Initial: conditions are met before the first iteration.
Persistence: assume that the I-th iteration produces an array of x1x2... XI, as long as it proves to any specific value x1, x2 ,... xilin A, PR {x1 = x1 ready X2 = x2 ready... the probability of using xi = xi} is equal. PR {x1 = x1 then X2 = x2 then... using xi = xi} = Pr {xi = xi | X1 = x1 using X2 using... drawing Xi-1 = XI-1} * PR {x1 = x1 drawing X2 = x2 drawing... xi-1 = XI-1} = 1/n-I + 1 * PR {x1 = x1 ready X2 = x2 ready... drawing Xi-1 = XI-1 }. Since the known permutation x1x2... the Xi-1 is an even random I-1 arrangement. So you have to prove it.

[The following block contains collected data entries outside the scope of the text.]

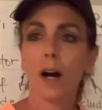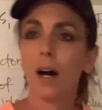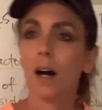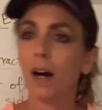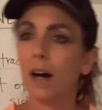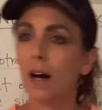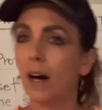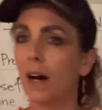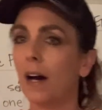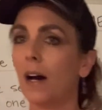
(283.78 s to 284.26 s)

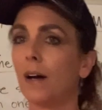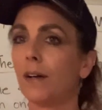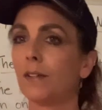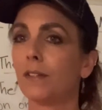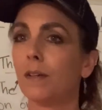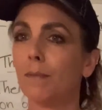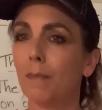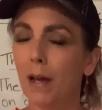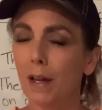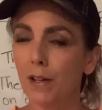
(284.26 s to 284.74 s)
to
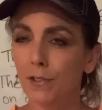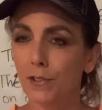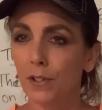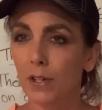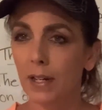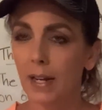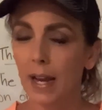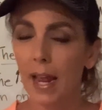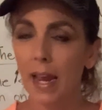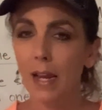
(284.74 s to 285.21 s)
measure
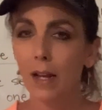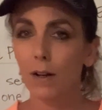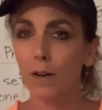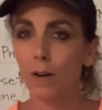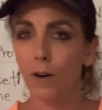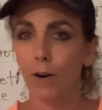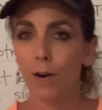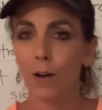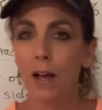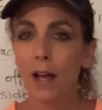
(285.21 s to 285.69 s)
an
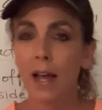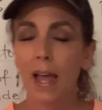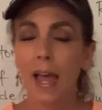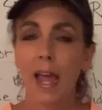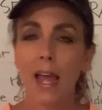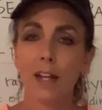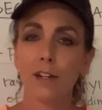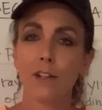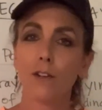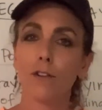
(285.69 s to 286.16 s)
angle,
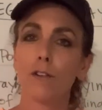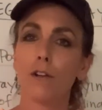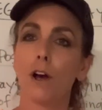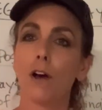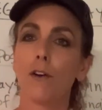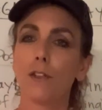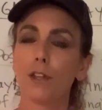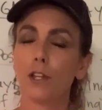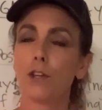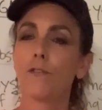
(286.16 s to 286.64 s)
and you know
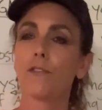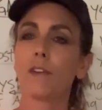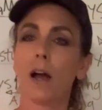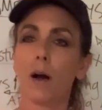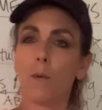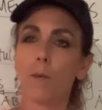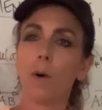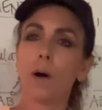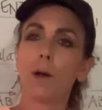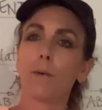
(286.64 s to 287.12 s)
that you've
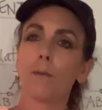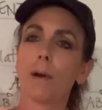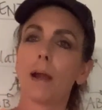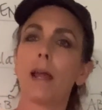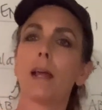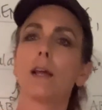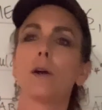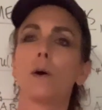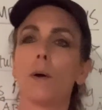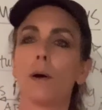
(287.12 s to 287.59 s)
got one
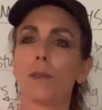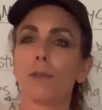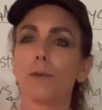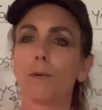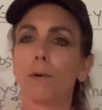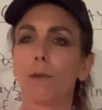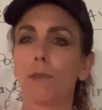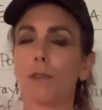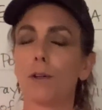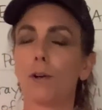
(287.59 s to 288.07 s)
ray going
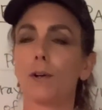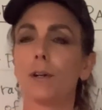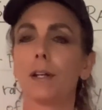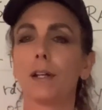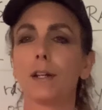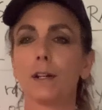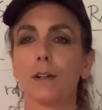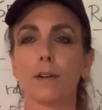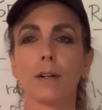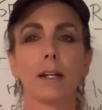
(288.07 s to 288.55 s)
through 30
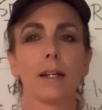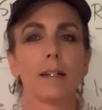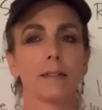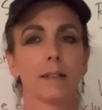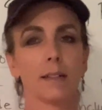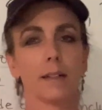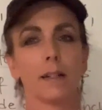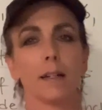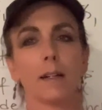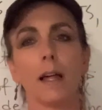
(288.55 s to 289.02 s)
degrees
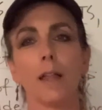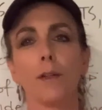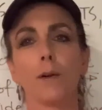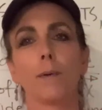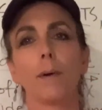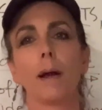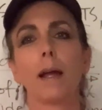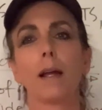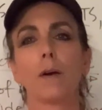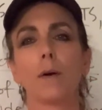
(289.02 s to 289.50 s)
and another
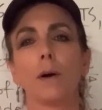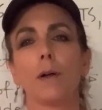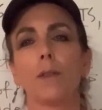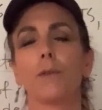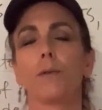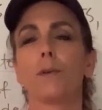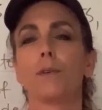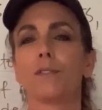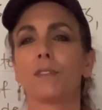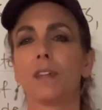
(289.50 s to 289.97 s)
ray going
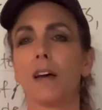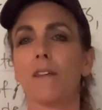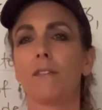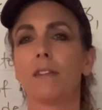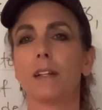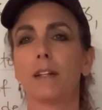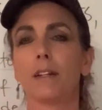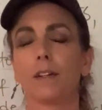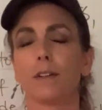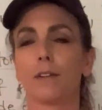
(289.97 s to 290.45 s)
through
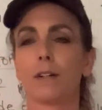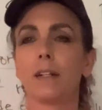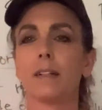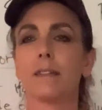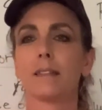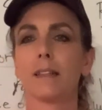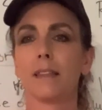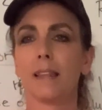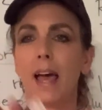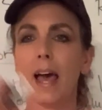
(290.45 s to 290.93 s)
70 degrees,
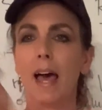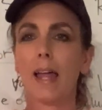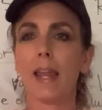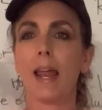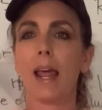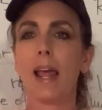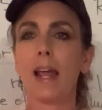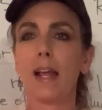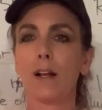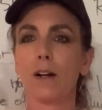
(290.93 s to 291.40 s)
and that
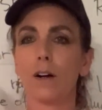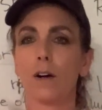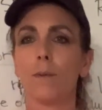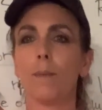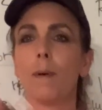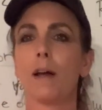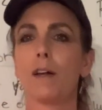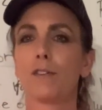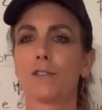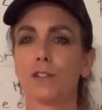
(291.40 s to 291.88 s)
angle
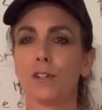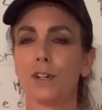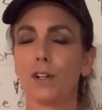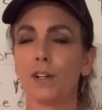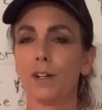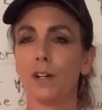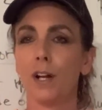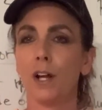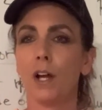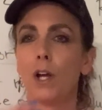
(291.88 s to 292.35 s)

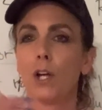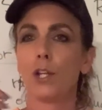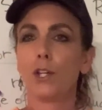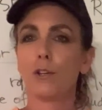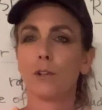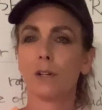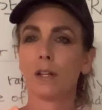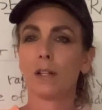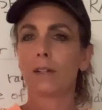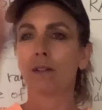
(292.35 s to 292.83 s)
measure,
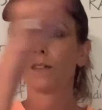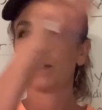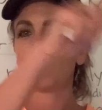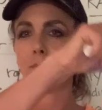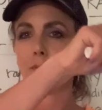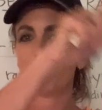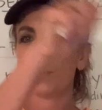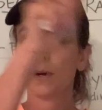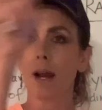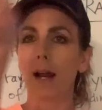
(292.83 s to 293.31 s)
you can
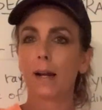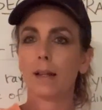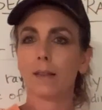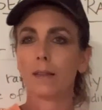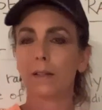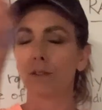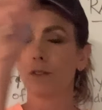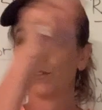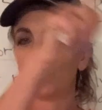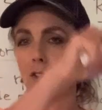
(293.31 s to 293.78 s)
subtract
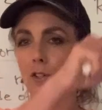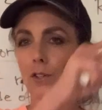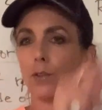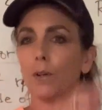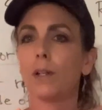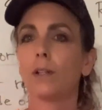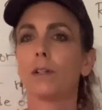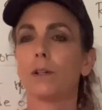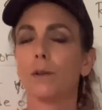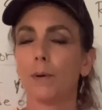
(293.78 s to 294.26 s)
the two
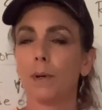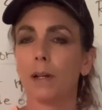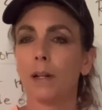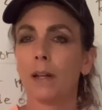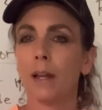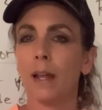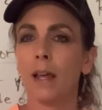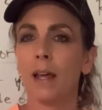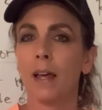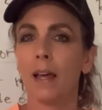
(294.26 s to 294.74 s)
and you
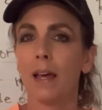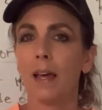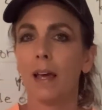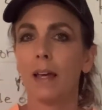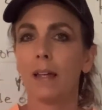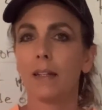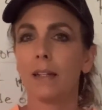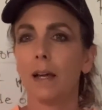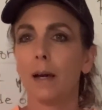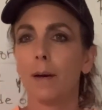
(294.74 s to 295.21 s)
would
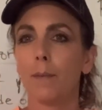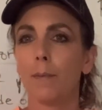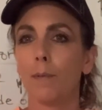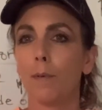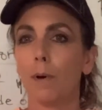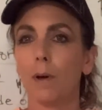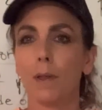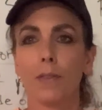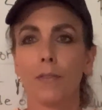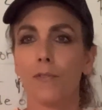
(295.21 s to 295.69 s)
end up
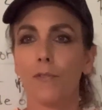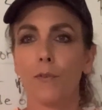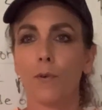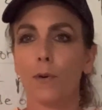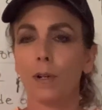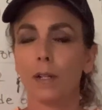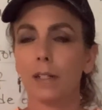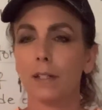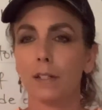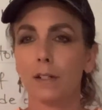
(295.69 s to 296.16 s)
with
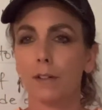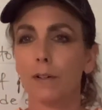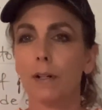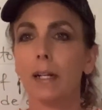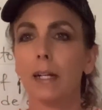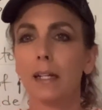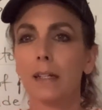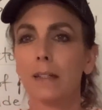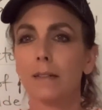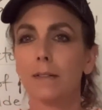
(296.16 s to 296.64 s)
40
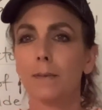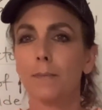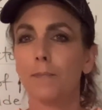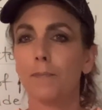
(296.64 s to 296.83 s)
degrees.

In fact, by analogy we can see that PR {x1 = x1 then X2 then... required xi = xi} = 1/N * 1/n-1 *... 1/n-I + 1 = (n-I )! /N !.
Termination: the probability of any sort is 1/N !.
Exercise 5.3.3
Assume that the permute-in-place algorithm is modified, instead of the elements a [I] And a [I... A random element in N] is exchanged with a random element at any position in the array:
Permute-with-all
1 n <-length [A]
2 For I <-1 to n
3 do swap a [I] <--> A [random (1, N)]
Will this code be evenly and randomly arranged?

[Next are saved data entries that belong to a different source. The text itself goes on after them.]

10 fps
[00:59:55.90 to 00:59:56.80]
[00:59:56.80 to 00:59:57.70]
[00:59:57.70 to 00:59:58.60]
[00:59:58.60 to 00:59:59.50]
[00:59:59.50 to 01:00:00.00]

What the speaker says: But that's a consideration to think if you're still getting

Analysis: no rigorous proof method is found for this problem, but there is a speculative proof method: N in each step of exchange, then, based on the multiplication principle, there are n switching sequences in the entire process, each of which generates a unique sequence of final elements. The element sequence has n! Type. Because n times cannot be n! Division, so it is impossible to generate an element sequence in probability.
Exercise 5.3.4
In the array P of permute-by-sorting, the probability of all elements being unique is at least 1-1/N.
Analysis: assume that the N values generated by random (1, N3) are A1, A2,..., an; event Xi indicates A1 ~ AI is not equal. Xn = {An is not equal to A1... an-1 one} else Xn-1, so PR {xn} = Pr {An is not equal to A1... an-1 one | Xn-1} * PR {Xn-1} = (n3-n + 1/N3) * PR {Xn-1 }.

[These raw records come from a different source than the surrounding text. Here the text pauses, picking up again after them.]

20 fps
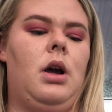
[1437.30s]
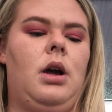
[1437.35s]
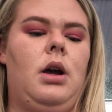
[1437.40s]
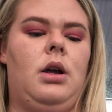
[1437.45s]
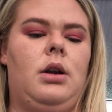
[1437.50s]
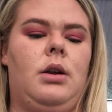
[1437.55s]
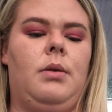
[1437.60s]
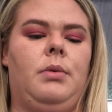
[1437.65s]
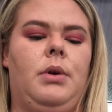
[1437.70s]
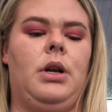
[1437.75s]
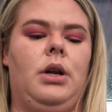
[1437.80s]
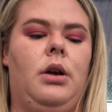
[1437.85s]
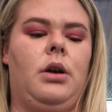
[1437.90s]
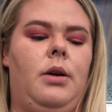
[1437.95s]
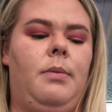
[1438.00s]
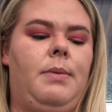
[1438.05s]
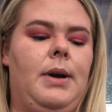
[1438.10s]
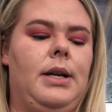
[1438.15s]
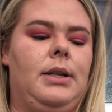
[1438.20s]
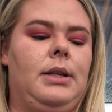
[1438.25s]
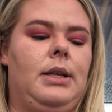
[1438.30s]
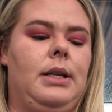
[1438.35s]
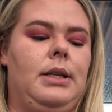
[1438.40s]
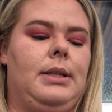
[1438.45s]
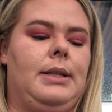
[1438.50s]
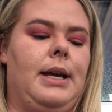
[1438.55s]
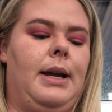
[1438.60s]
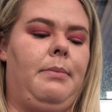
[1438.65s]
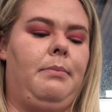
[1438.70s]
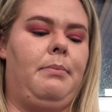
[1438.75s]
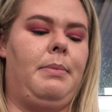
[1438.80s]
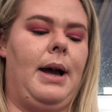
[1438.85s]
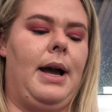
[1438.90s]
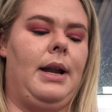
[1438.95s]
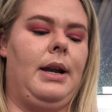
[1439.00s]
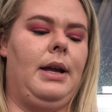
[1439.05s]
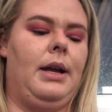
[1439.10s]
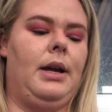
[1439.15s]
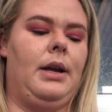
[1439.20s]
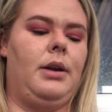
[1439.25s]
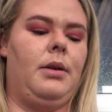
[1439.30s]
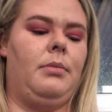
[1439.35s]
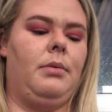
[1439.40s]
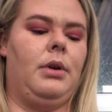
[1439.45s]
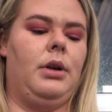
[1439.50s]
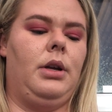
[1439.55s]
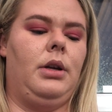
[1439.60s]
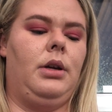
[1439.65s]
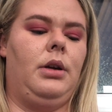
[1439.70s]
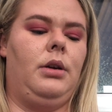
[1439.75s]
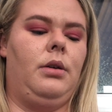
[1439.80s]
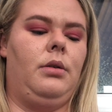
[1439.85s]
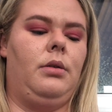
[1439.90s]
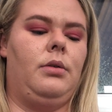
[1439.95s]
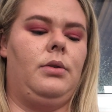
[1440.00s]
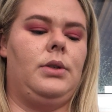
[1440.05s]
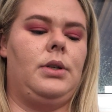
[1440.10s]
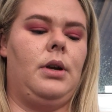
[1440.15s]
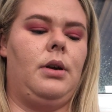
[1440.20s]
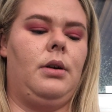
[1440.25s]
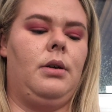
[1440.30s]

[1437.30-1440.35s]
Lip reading: And I'm going to go back to the same palette, and I'm going to use...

Recursive PR {xn} = 1_k = 1 ~ N (n3-k + 1)/N3> (1-1/N2) n> C (n, 0) * 1-C (n, 1) (-1/N2) = 1-1/N.
Exercise 5.3.6
Explains how to implement the algorithm permute-by-sorting to process two or more situations with the same priority. Even if multiple priorities are the same, the algorithm must generate an even random sequence.
Analysis: For several items with the same priority, perform another round of random priority sorting. If there are other items with the same priority, perform another round .... The idea is to make sure that the items with the same priority are randomly arranged.
5.4 Further use of probability analysis and indicator Random Variables
5.4.1 birthday paradox
Only when the number of people in a room reaches 1/2 can at least two people have the same birthday probability.
Analysis 1:
Assume that the number of days in a year is Y, and the numbers M1, M2,..., and Mn are numbers for all persons in the room. Assume that event AI = mi and M1 ~ The birthday of mi-1 is different, the event Bi = m1 ~ Mi birthdays are different;
So BK = artificial ai [I = 1 ~ K],
PR {BK} = Pr {Bk-1 ∩ AK} = Pr {Bk-1} * PR {AK | Bk-1} = Pr {Bk-1} * (Y-k + 1)/y.
Based on Recursive PR {bn} = percentile (1-(I-1)/y) {I = 1 ~ N} calculates the minimum n value of Pr {bn} <1/2.
Analysis 2: using indicator Random Variables
Make the indicator variable Xij correspond to the event {person I and person J birthday are the same}
E [Xij] = 1/y;
Σ E [Xij] = 1/y * K (k-1)/2;
The random variable X = Σ Xij indicates the logarithm of the two pairs with the same birthday;
If you take day y = 356, k> = 28, you can expect at least two people to have their birthdays.
Note: The inverse Probability Based on expectation is a simple and approximate analysis, not as accurate as Analysis 1. However, although the results of the two analysis methods are inconsistent, they are both values (N1/2 ).